TRY IT:
Retype the records below exactly as they stand, but with no images.
[Opening INFORMATION SUPPLIED section]
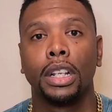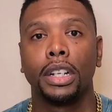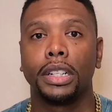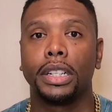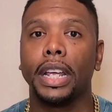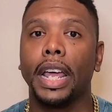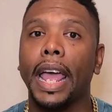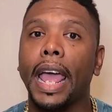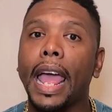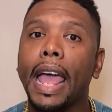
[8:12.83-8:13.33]

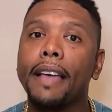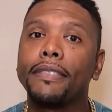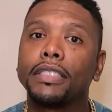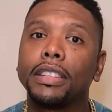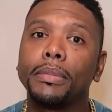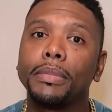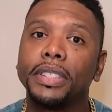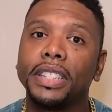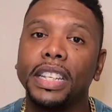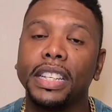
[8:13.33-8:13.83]
to have
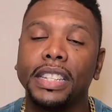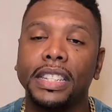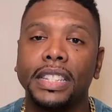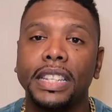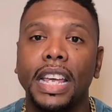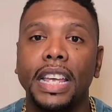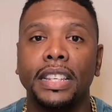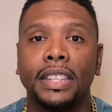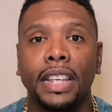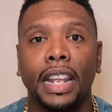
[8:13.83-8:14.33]
some
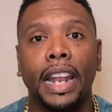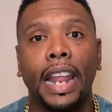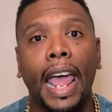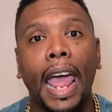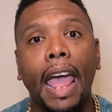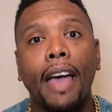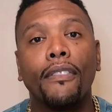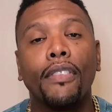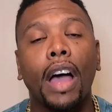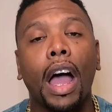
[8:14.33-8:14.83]
success and
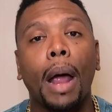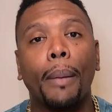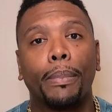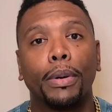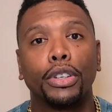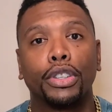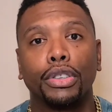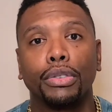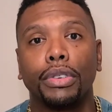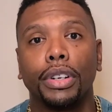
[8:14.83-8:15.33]
have the
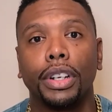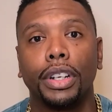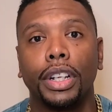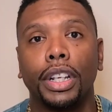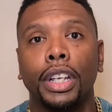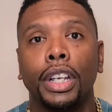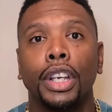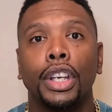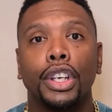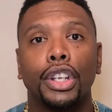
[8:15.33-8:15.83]

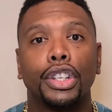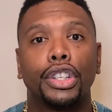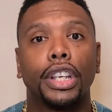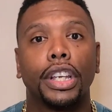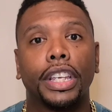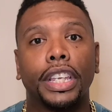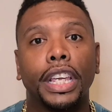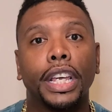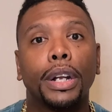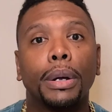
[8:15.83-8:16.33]
opportunity to
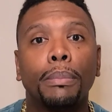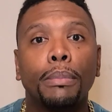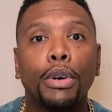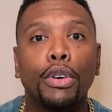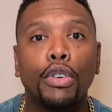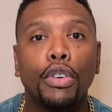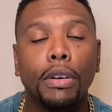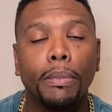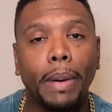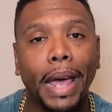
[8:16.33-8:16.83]
get a
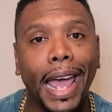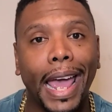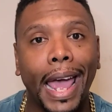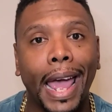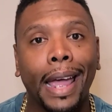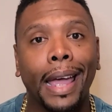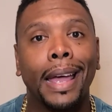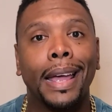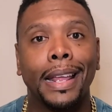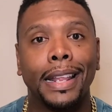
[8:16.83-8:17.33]
moon
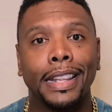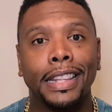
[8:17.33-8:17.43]
bag,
[Closing INFORMATION SUPPLIED section]
THE ANSWER:
[8:12.83-8:13.33]

[8:13.33-8:13.83]
to have
[8:13.83-8:14.33]
some
[8:14.33-8:14.83]
success and
[8:14.83-8:15.33]
have the
[8:15.33-8:15.83]

[8:15.83-8:16.33]
opportunity to
[8:16.33-8:16.83]
get a
[8:16.83-8:17.33]
moon
[8:17.33-8:17.43]
bag,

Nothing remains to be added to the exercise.